Minister announces “Broadband for All” and then total silence

Minister announces “Broadband for All” and then total silence

*Summary of Press release*

* NBS will not deliver anything
* Waste of taxpayer money
* Unfair subsidy
* Briefing document available
* Silence from Minister
* Meeting requested with Minister


On the 22nd January 2009 Minister Eamonn Ryan formally announced the National Broadband Scheme.
We in IrelandOffline feel this scheme cannot possibly deliver on any of its promises as outlined by the DECNR.

We have termed this solution “Midband” as we think this is a more appropriate description than “Broadband”

Spokesperson Eamonn Wallace explained:
“We initially welcomed the announcement as being imaginative, however, we have now concluded that the NBS will deliver nothing like the promised headline speeds outlined in documents from the DENCR. Nor will it deliver anything at all for 10s of 1000’s of Irish homes deemed to be covered already by the DCENR .

In fact, this is a total waste of taxpayer money, this money could be spent
on more appropriate technologies. This is a proprietary system based around one supplier and does nothing to enhance the spread of broadband, in fact it actually amounts to an unfair subsidy to one corporate entity to build out their network”.

After extensive consultations with our Expert RF Engineering Panel, familiar with mobile “broadband”,we have concluded that the system will be totally unsatisfactory, in fact most users will get dial-up speeds especially when the system becomes well subscribed.

Our Expert RF Engineering Panel are currently drawing up a plan that could deliver 5 times the promised speeds at half the cost. Neither Mobile WiMax nor Mobile LTE can deliver on these speeds, only a Fixed Wireless soultion.
However the bandwidth required for LTE will not become available until 2014 at the earliest, when MMDS is finally switched off” explained Wallace. “even then thousands of 2.6GHz LTE base stations,not 160, would be required to get close to 1Mbps DSL performance.”

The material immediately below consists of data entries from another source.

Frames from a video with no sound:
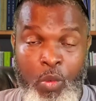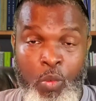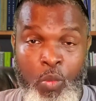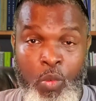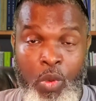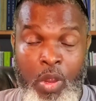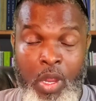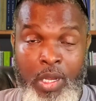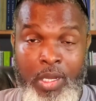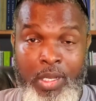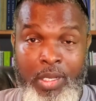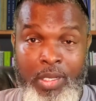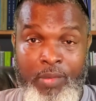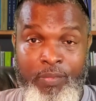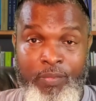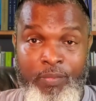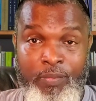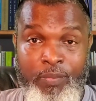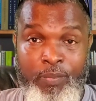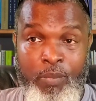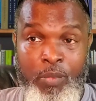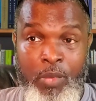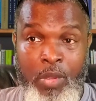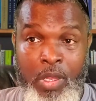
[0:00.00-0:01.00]
One of the
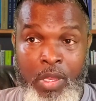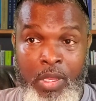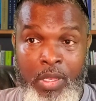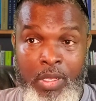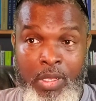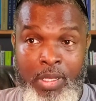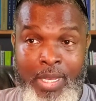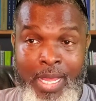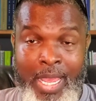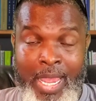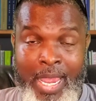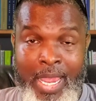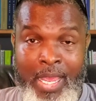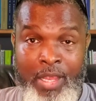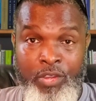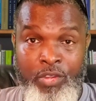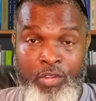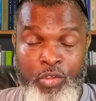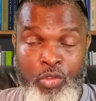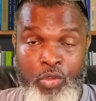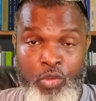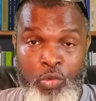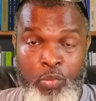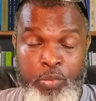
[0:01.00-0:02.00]

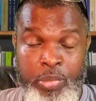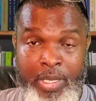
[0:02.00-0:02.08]
last 2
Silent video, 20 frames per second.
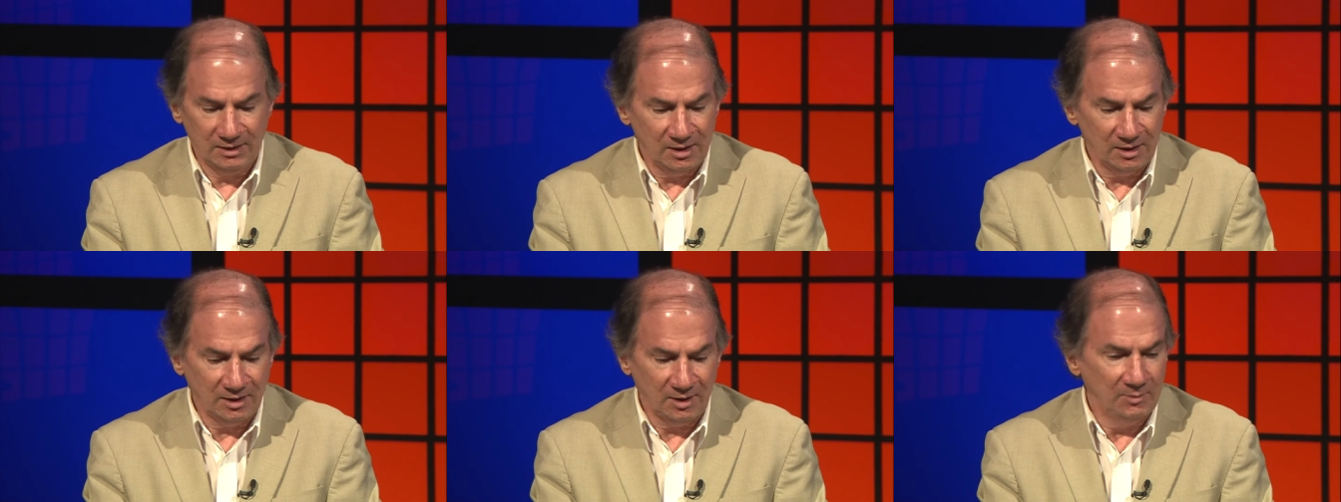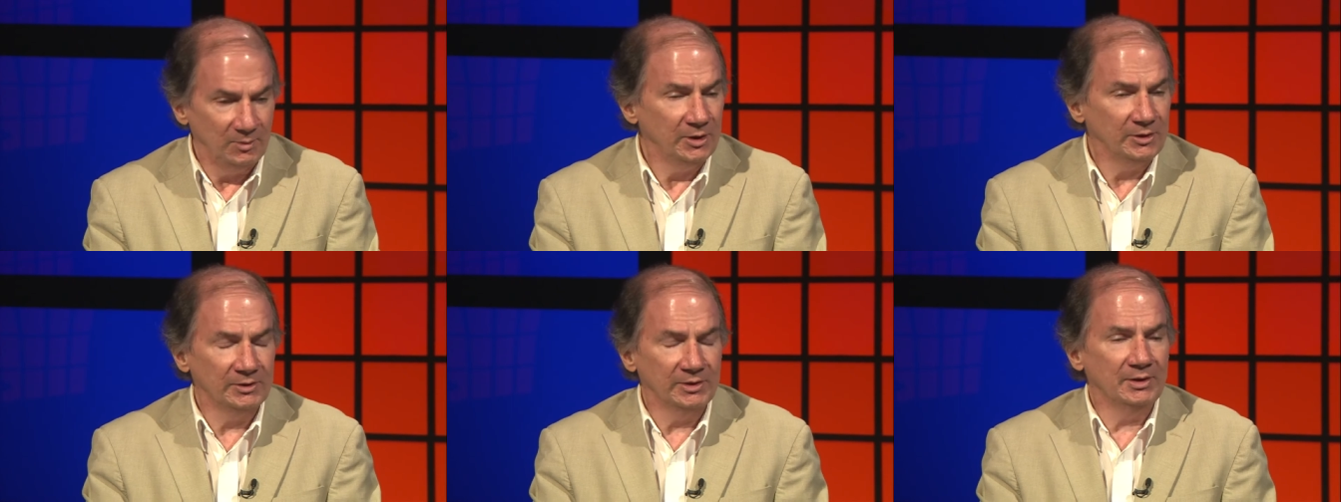a,
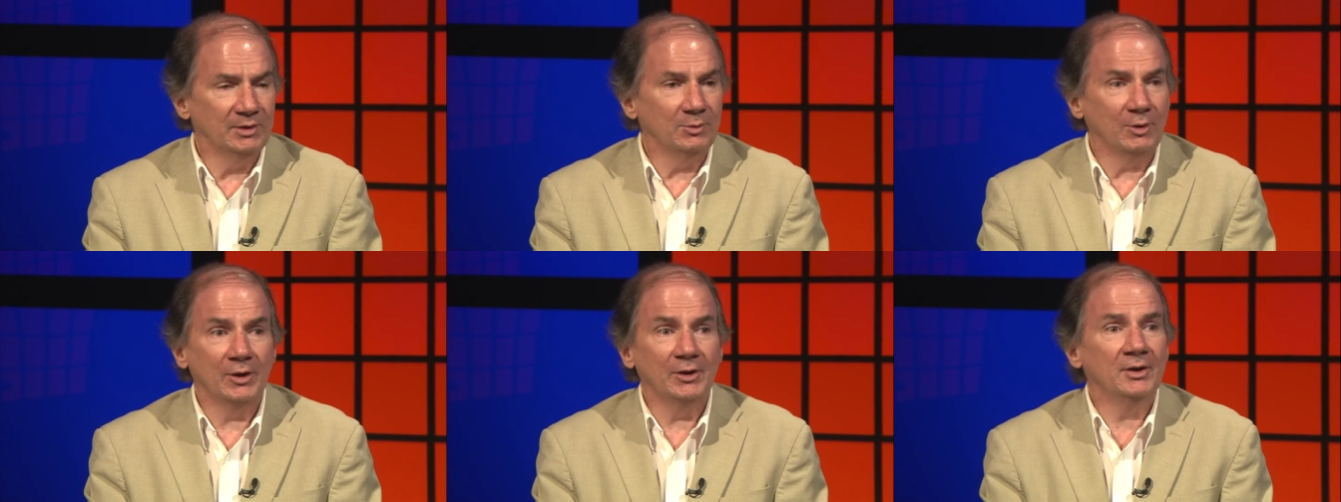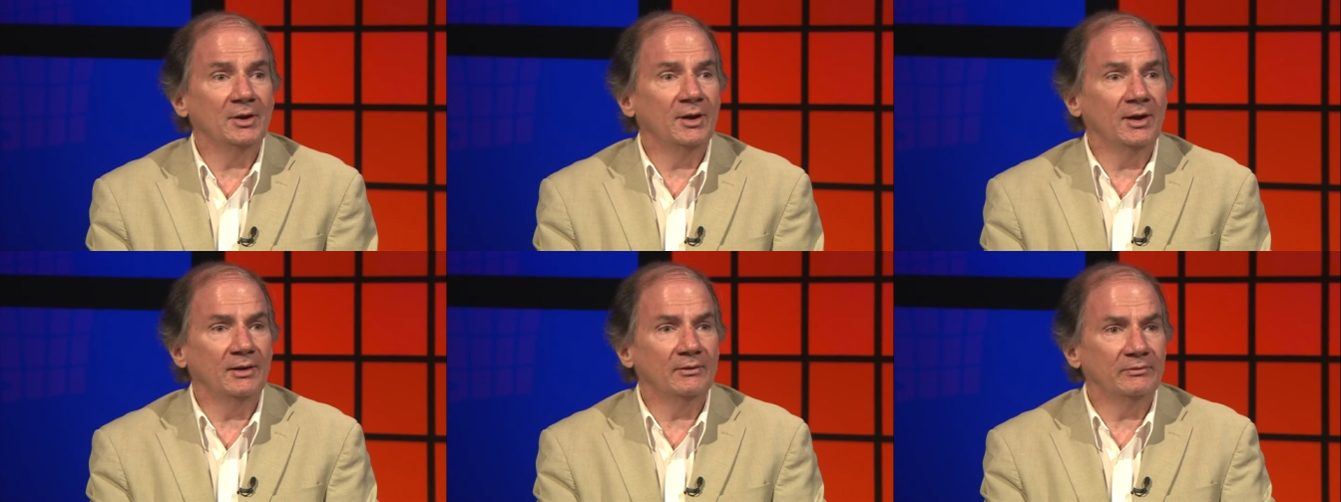community where you
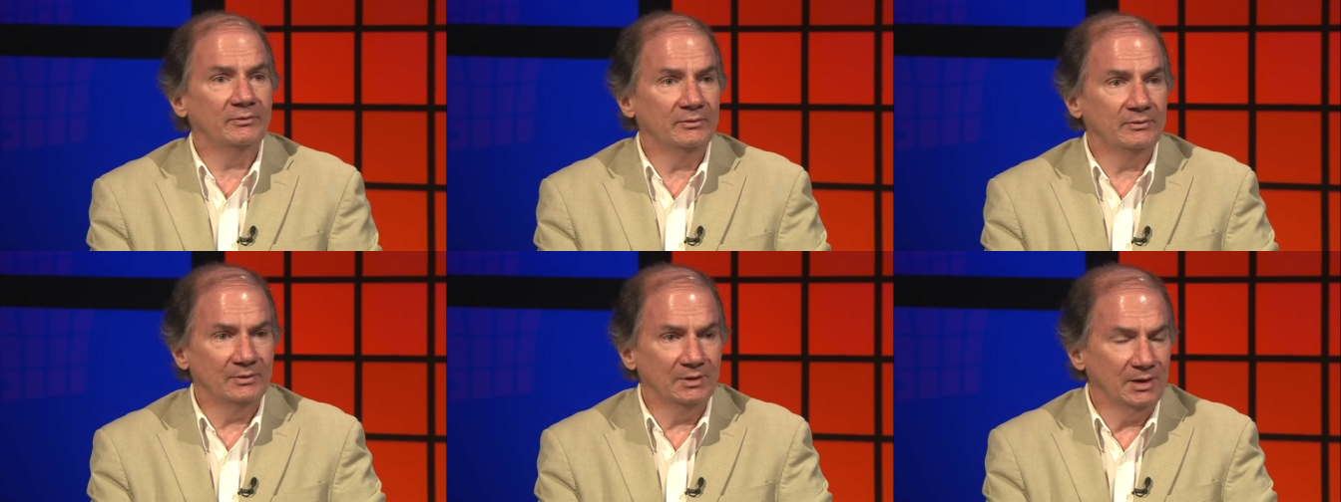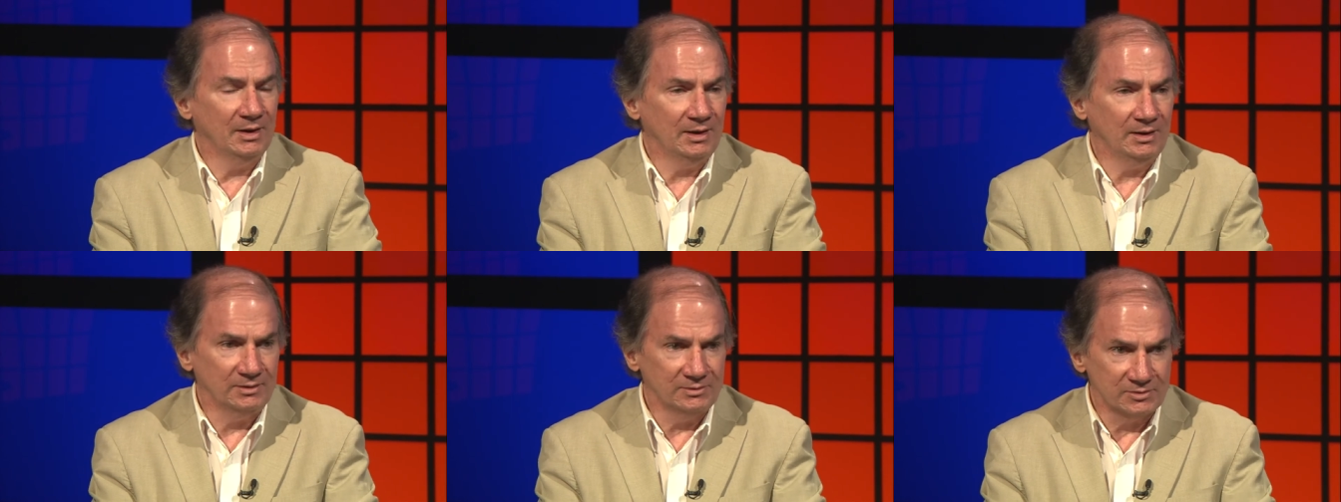have
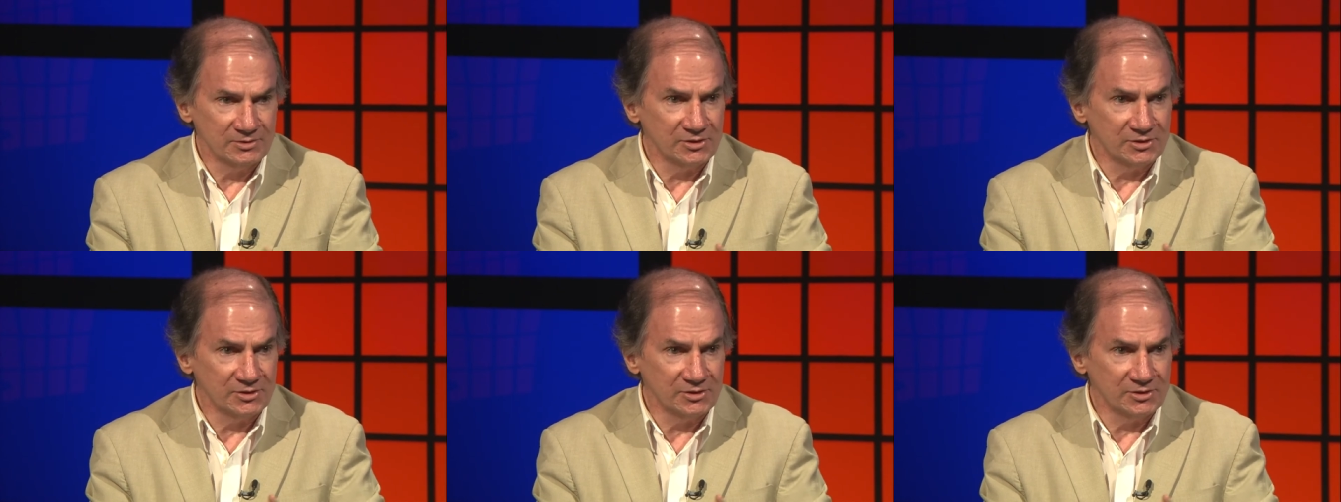uh,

IrelandOffline have published a more comprehensive document outlining the technical issues and our reasoning for this scheme being considered unwelcome and contrary to the public good.
Link to briefing document

We have urgently requested a meeting with the Minister to outline our concerns and have also discovered during our extensive research and consultations that no questions put to the Department have been answered, despite numerous requests for information and clarification having been submitted from a number of interested parties.

We are calling on the Minister to prioritise answering these questions as a matter of courtesy, if nothing else.

We still urgently need solutions not promises.